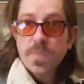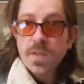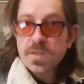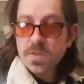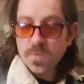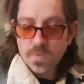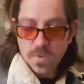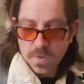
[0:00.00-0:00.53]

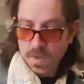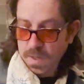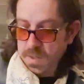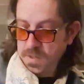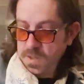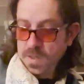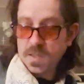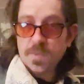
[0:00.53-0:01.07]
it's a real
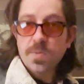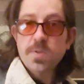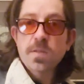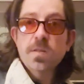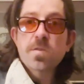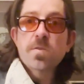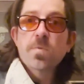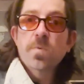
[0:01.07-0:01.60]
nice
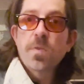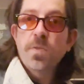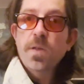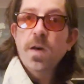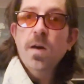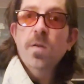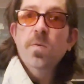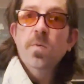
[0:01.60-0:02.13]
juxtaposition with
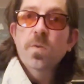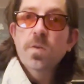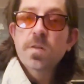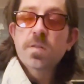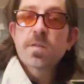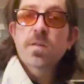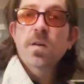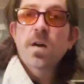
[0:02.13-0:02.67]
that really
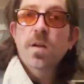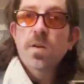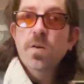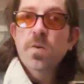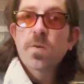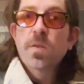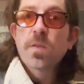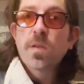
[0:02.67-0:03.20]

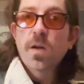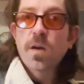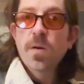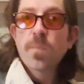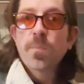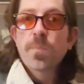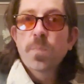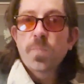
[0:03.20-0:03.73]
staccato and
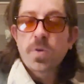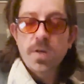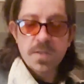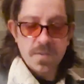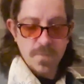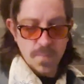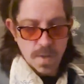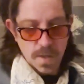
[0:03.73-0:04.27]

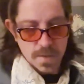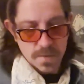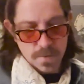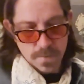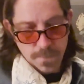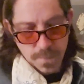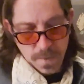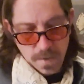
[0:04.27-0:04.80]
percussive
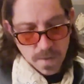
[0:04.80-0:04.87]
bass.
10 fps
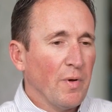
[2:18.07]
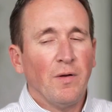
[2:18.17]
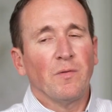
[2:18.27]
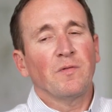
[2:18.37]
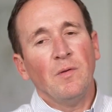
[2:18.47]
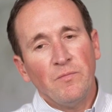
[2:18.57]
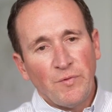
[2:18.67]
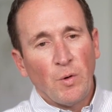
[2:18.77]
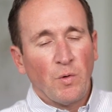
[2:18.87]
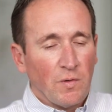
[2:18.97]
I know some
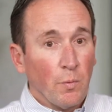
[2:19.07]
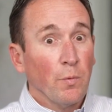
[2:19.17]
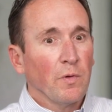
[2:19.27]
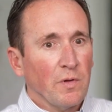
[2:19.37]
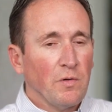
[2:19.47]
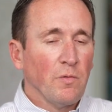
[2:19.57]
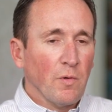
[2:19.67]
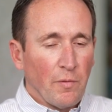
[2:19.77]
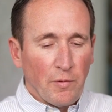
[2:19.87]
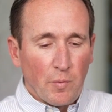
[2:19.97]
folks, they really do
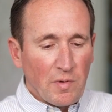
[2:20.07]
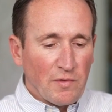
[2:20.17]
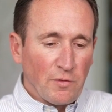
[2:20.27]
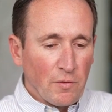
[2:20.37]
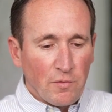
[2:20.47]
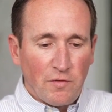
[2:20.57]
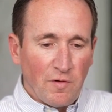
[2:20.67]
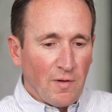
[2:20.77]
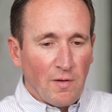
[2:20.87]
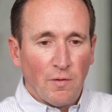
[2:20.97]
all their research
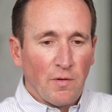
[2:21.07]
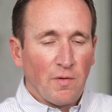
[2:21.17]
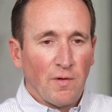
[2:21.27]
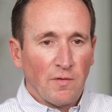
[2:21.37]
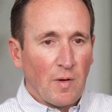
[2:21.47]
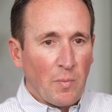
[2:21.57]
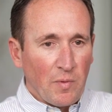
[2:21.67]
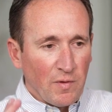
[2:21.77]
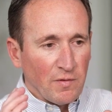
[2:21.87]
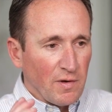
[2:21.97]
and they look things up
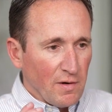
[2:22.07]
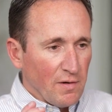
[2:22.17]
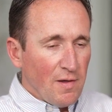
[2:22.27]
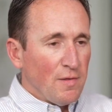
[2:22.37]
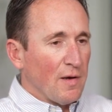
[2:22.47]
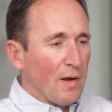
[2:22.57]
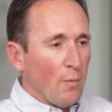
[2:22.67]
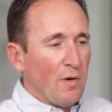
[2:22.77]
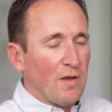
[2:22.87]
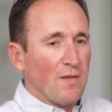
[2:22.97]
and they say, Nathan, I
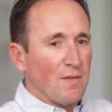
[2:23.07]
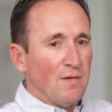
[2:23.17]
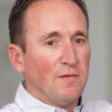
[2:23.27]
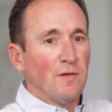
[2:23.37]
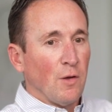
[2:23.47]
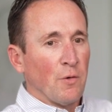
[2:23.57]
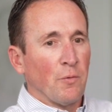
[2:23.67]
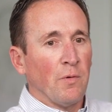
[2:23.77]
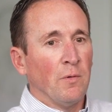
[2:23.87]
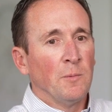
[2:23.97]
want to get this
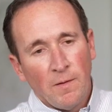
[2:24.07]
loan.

REQUIREMENT>
Each line above should be returned exactly as written, apart from any pictures.

SOLUTION TO THE PROBLEM>
[0:00.00-0:00.53]

[0:00.53-0:01.07]
it's a real
[0:01.07-0:01.60]
nice
[0:01.60-0:02.13]
juxtaposition with
[0:02.13-0:02.67]
that really
[0:02.67-0:03.20]

[0:03.20-0:03.73]
staccato and
[0:03.73-0:04.27]

[0:04.27-0:04.80]
percussive
[0:04.80-0:04.87]
bass.
10 fps
[2:18.07]
[2:18.17]
[2:18.27]
[2:18.37]
[2:18.47]
[2:18.57]
[2:18.67]
[2:18.77]
[2:18.87]
[2:18.97]
I know some
[2:19.07]
[2:19.17]
[2:19.27]
[2:19.37]
[2:19.47]
[2:19.57]
[2:19.67]
[2:19.77]
[2:19.87]
[2:19.97]
folks, they really do
[2:20.07]
[2:20.17]
[2:20.27]
[2:20.37]
[2:20.47]
[2:20.57]
[2:20.67]
[2:20.77]
[2:20.87]
[2:20.97]
all their research
[2:21.07]
[2:21.17]
[2:21.27]
[2:21.37]
[2:21.47]
[2:21.57]
[2:21.67]
[2:21.77]
[2:21.87]
[2:21.97]
and they look things up
[2:22.07]
[2:22.17]
[2:22.27]
[2:22.37]
[2:22.47]
[2:22.57]
[2:22.67]
[2:22.77]
[2:22.87]
[2:22.97]
and they say, Nathan, I
[2:23.07]
[2:23.17]
[2:23.27]
[2:23.37]
[2:23.47]
[2:23.57]
[2:23.67]
[2:23.77]
[2:23.87]
[2:23.97]
want to get this
[2:24.07]
loan.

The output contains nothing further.